- [TASK ITEM]:
Would you please return the lines of the entries below starting at the line that has "(96.83 s to 97.83 s)" and ending at the line that has "(110.83 s to 111.83 s)", both included, exactly as they are?

Saved entries:
Segment Open
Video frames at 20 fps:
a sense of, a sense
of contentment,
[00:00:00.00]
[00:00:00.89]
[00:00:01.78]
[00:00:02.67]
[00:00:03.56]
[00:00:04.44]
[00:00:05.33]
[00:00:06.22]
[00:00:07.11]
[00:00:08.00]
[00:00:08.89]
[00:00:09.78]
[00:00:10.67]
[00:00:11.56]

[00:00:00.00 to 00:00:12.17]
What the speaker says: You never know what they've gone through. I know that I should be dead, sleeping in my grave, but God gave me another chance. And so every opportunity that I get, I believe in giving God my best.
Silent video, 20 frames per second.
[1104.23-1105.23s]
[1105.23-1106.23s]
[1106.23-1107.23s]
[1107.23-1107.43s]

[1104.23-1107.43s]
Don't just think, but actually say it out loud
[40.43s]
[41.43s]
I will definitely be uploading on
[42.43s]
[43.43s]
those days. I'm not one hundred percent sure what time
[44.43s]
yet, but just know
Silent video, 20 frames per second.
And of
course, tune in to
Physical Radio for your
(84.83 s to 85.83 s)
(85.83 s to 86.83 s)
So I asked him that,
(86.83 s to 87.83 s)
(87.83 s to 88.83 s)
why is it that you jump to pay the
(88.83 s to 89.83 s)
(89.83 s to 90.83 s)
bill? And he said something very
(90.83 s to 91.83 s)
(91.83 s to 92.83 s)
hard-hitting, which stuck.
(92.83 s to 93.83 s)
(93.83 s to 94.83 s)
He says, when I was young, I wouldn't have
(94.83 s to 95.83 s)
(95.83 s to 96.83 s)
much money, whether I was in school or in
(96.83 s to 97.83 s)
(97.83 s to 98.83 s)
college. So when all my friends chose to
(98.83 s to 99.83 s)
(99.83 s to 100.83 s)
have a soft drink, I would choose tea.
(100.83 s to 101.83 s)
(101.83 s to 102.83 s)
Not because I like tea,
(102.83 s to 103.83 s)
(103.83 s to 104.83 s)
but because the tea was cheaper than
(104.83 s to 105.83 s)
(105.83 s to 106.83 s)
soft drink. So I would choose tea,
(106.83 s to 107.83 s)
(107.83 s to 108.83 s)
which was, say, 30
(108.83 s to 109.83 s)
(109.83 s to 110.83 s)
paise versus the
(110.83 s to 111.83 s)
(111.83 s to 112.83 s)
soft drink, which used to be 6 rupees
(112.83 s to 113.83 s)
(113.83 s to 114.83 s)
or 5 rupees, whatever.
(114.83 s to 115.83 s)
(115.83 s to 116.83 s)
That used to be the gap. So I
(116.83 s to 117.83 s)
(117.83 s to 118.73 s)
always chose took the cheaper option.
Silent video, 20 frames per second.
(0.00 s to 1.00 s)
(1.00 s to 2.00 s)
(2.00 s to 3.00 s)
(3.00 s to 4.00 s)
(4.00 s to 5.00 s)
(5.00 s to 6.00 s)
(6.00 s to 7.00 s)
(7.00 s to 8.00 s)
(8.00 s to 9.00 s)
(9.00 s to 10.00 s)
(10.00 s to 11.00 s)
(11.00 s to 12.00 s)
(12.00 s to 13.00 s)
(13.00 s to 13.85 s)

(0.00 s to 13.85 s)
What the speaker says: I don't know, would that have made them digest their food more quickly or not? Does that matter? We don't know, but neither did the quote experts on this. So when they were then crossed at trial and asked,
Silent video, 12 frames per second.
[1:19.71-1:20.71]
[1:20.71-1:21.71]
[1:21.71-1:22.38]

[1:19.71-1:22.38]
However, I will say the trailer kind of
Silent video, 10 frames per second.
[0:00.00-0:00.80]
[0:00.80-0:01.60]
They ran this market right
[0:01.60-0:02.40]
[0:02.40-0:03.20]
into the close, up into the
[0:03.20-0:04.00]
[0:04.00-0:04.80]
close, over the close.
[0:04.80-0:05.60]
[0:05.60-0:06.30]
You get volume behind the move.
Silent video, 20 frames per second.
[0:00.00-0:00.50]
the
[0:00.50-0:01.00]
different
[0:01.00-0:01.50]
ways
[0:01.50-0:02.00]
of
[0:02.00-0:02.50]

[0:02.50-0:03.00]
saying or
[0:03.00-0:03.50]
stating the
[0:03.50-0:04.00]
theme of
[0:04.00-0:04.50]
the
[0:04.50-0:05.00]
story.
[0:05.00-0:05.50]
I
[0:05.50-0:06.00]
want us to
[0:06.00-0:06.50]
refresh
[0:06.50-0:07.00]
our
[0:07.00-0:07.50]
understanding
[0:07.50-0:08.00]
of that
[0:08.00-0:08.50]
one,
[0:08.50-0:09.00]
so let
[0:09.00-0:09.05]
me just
Segment Closed
- [RESULT BELOW]:
(96.83 s to 97.83 s)
(97.83 s to 98.83 s)
college. So when all my friends chose to
(98.83 s to 99.83 s)
(99.83 s to 100.83 s)
have a soft drink, I would choose tea.
(100.83 s to 101.83 s)
(101.83 s to 102.83 s)
Not because I like tea,
(102.83 s to 103.83 s)
(103.83 s to 104.83 s)
but because the tea was cheaper than
(104.83 s to 105.83 s)
(105.83 s to 106.83 s)
soft drink. So I would choose tea,
(106.83 s to 107.83 s)
(107.83 s to 108.83 s)
which was, say, 30
(108.83 s to 109.83 s)
(109.83 s to 110.83 s)
paise versus the
(110.83 s to 111.83 s)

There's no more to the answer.